A fair reading of the statute reveals that it does not exclude all actions by state or federal regulatory agencies. The statute states only that actions brought by state or federal regulatory agencies pursuant to statute are not "product liability actions" within the meaning of the statute. It does not appear, as plaintiffs argue, that "the State of Illinois (or even the State of Alaska) could file an action under strict tort liability in Illinois courts but not an Illinois citizen." Plaintiffs' Motion to Strike at 12 (emphasis added). The action by the state would have to be "pursuant to statute;" otherwise the state would be subject to the same limitations as any individual. The reason for the exception is clearly to prevent the limitations of this statute from interfering with other state or federal regulatory schemes, as in the area of pollution control, for example.

The challenged statute, as its name indicates, is not truly a statute of limitations. Statutes of limitations extinguish, after a period of time, the right to prosecute an accrued cause of action. This statute, by way of contrast, limits a manufacturer's potential liability by limiting the time during which a cause of action can arise. As plaintiffs contend, the statute serves to bar causes of action before they accrue.

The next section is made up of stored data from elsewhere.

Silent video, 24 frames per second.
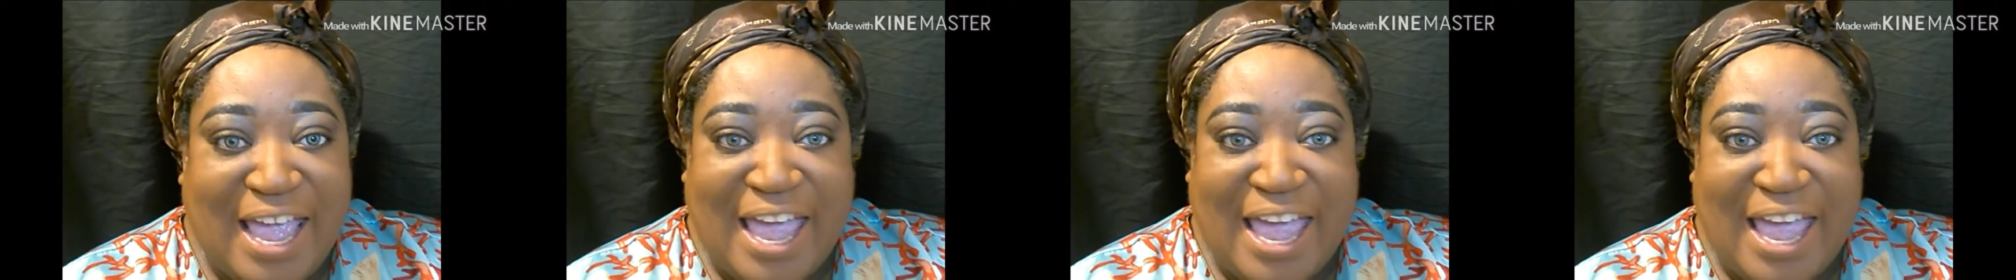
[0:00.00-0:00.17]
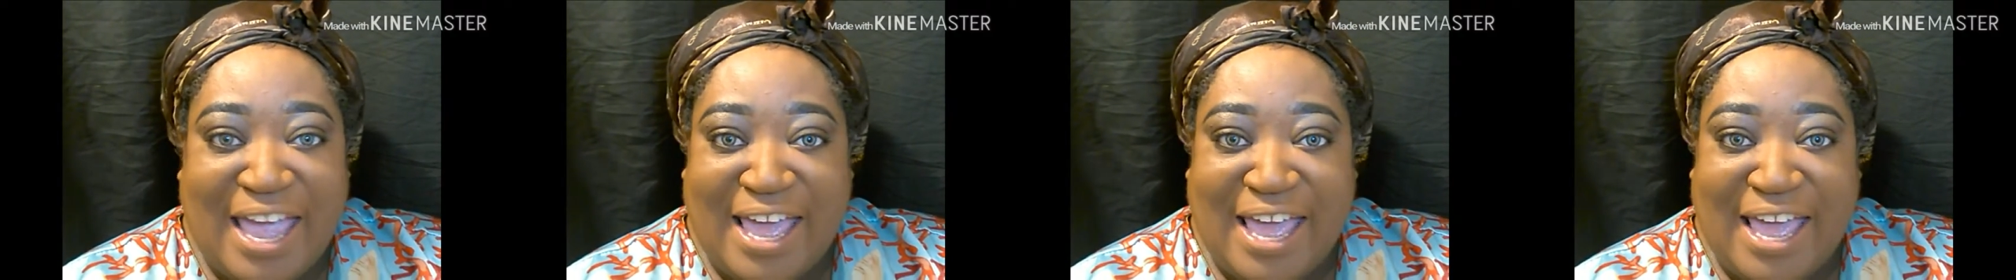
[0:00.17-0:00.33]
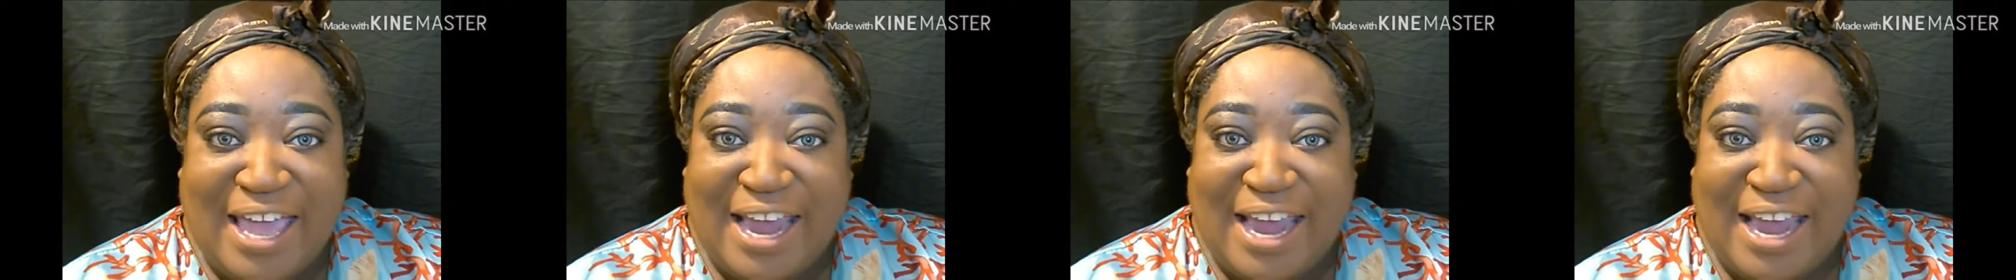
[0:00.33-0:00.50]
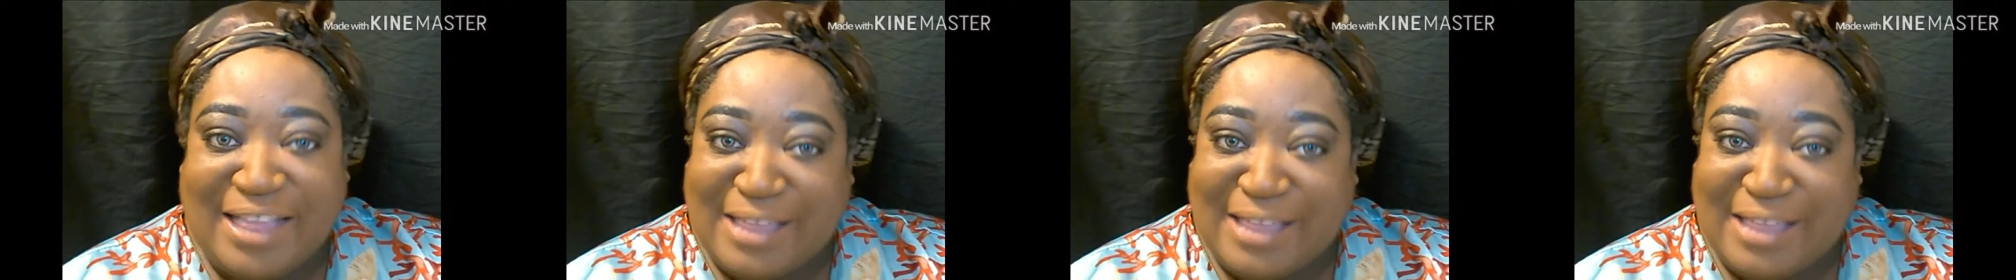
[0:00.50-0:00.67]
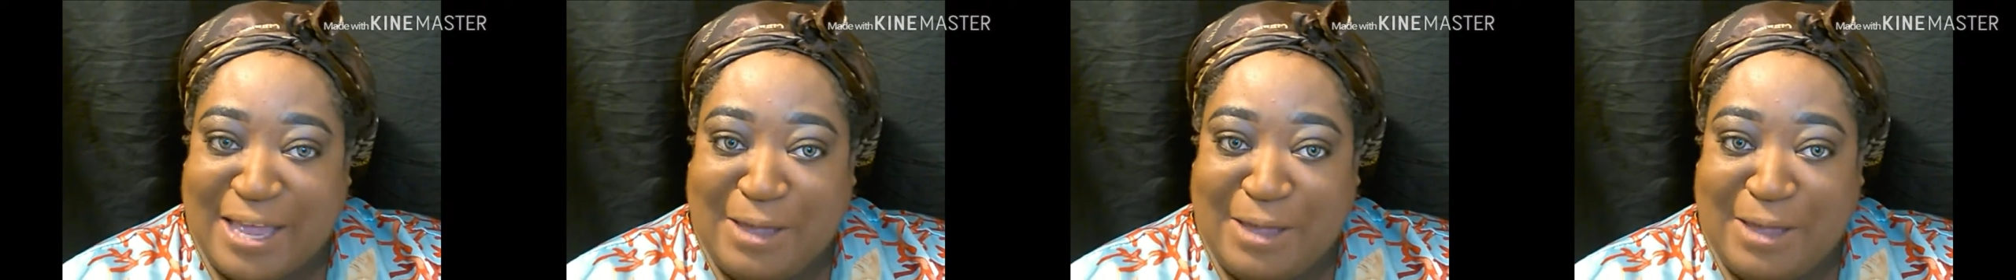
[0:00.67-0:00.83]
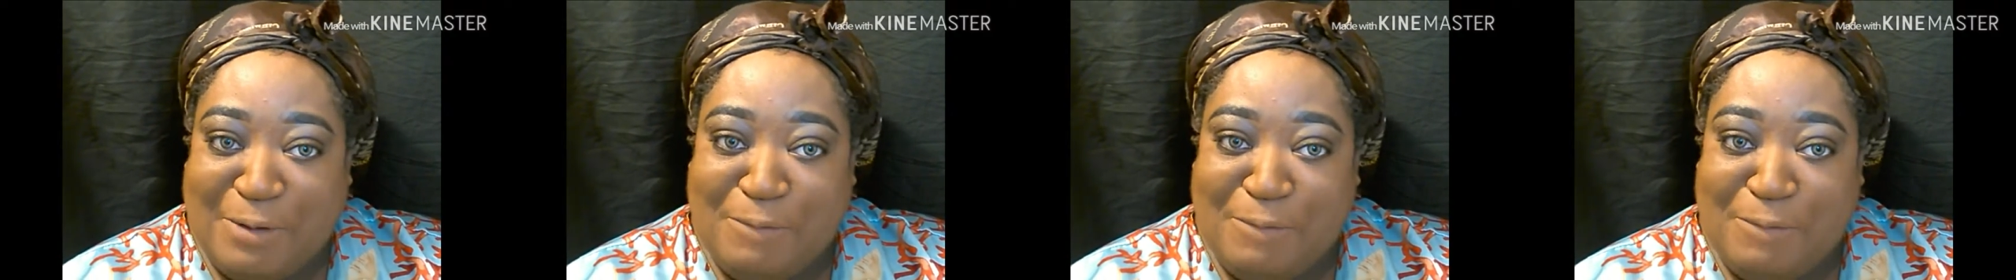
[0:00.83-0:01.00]
and I
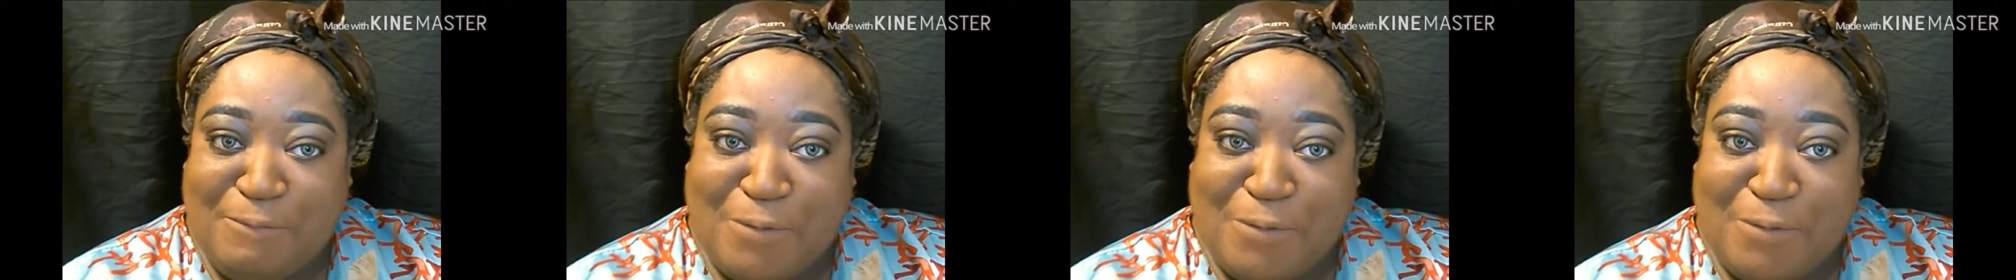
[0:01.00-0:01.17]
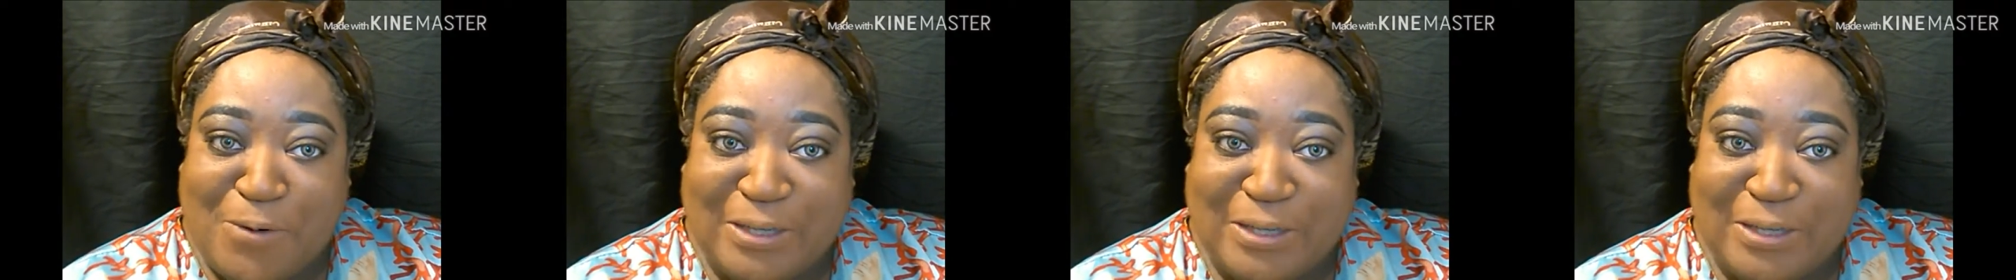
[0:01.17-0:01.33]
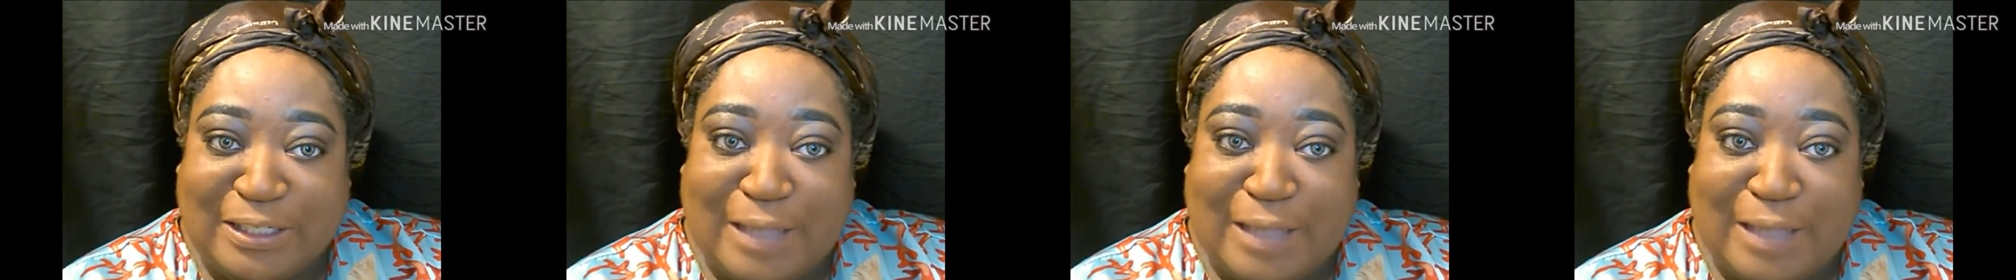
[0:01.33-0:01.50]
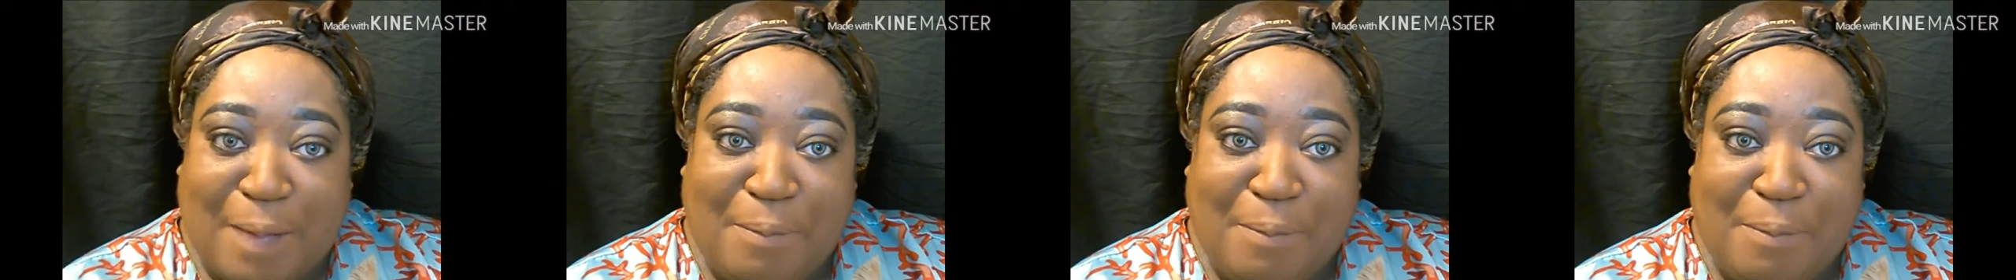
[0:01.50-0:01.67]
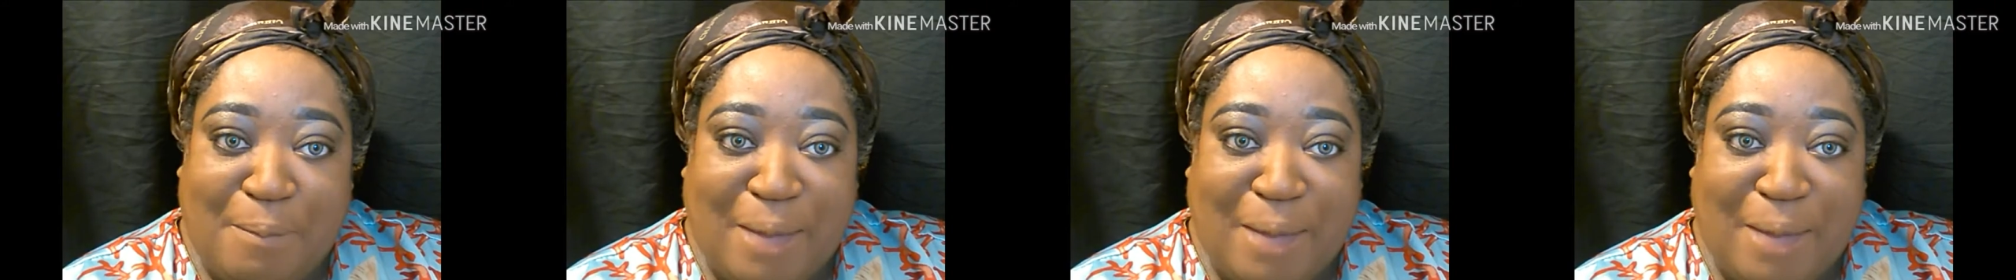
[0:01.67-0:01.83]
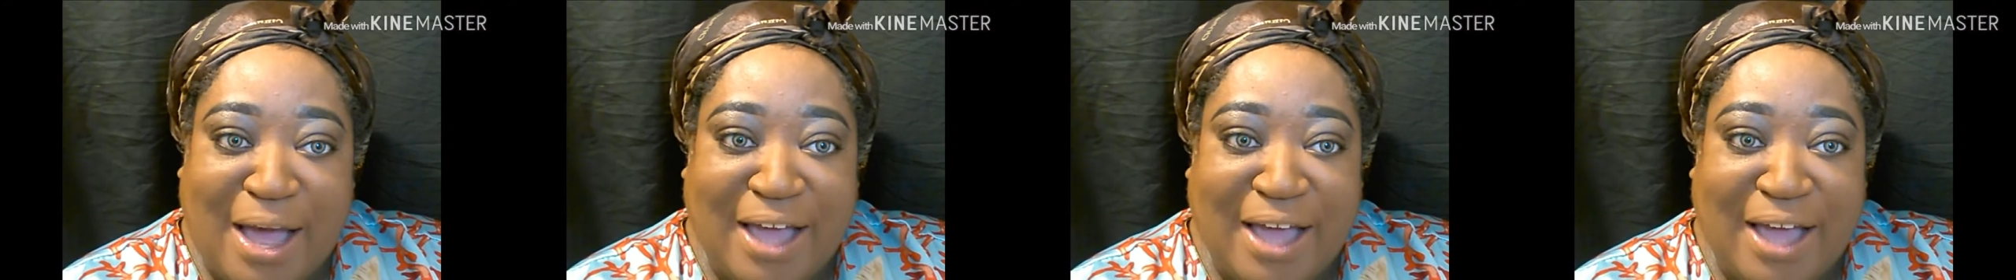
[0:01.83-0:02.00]
thank you for stopping
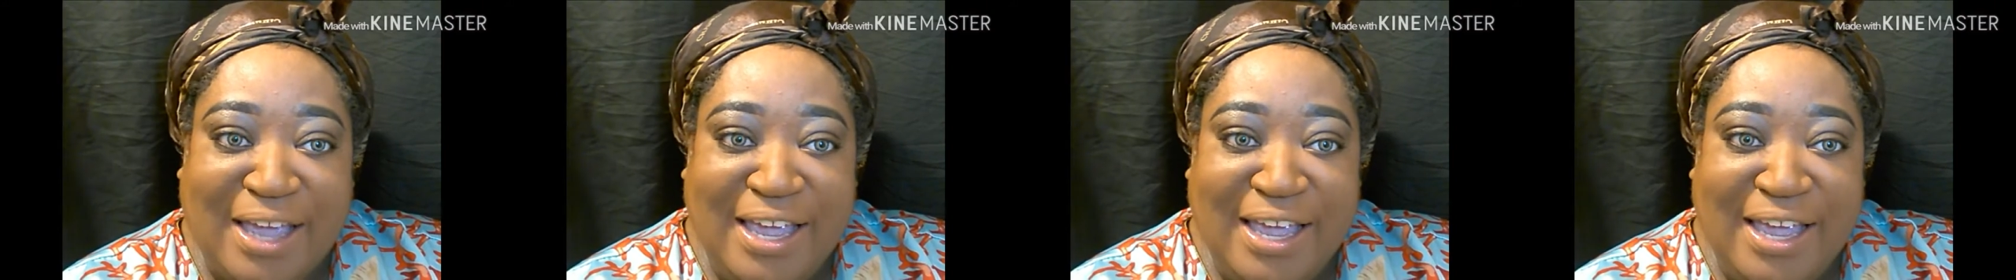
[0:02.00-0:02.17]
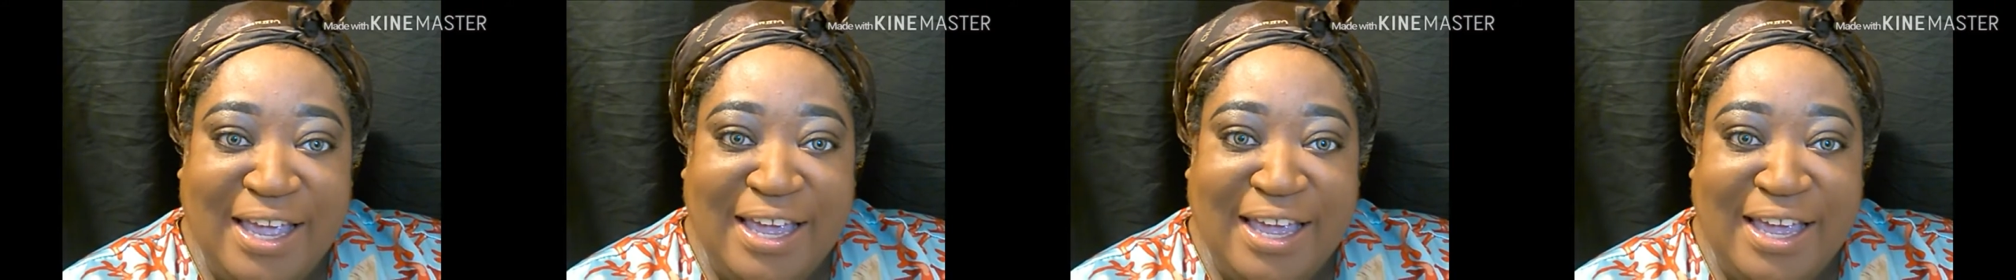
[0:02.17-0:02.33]
by.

One remaining issue (which plaintiffs did not address) is whether the state legislature has the power to limit by statute a judicially created right.[fn**] It seems clear that the legislature does have such power. By way of analogy, Illinois courts have acknowledged that the state legislature could abolish the commonlaw right of dower, in any case where that right is presently inchoate. Classen v. Heath, 389 Ill. 183, 187, 58 N.E.2d 889 (1945). Plaintiffs' "right" to bring a strict liability cause of action was inchoate at best, and probably only a "mere possibility" at the time the legislature passed the Statute of Repose. This court will not interfere with the state legislature's decision to restrict or abolish that cause of action, so long as the state's action is not arbitrary or lacking any rational connection to a legitimate state interest. The challenged statute is neither.

Accordingly, plaintiffs' motion to strike the first affirmative defense to Counts I and II is denied.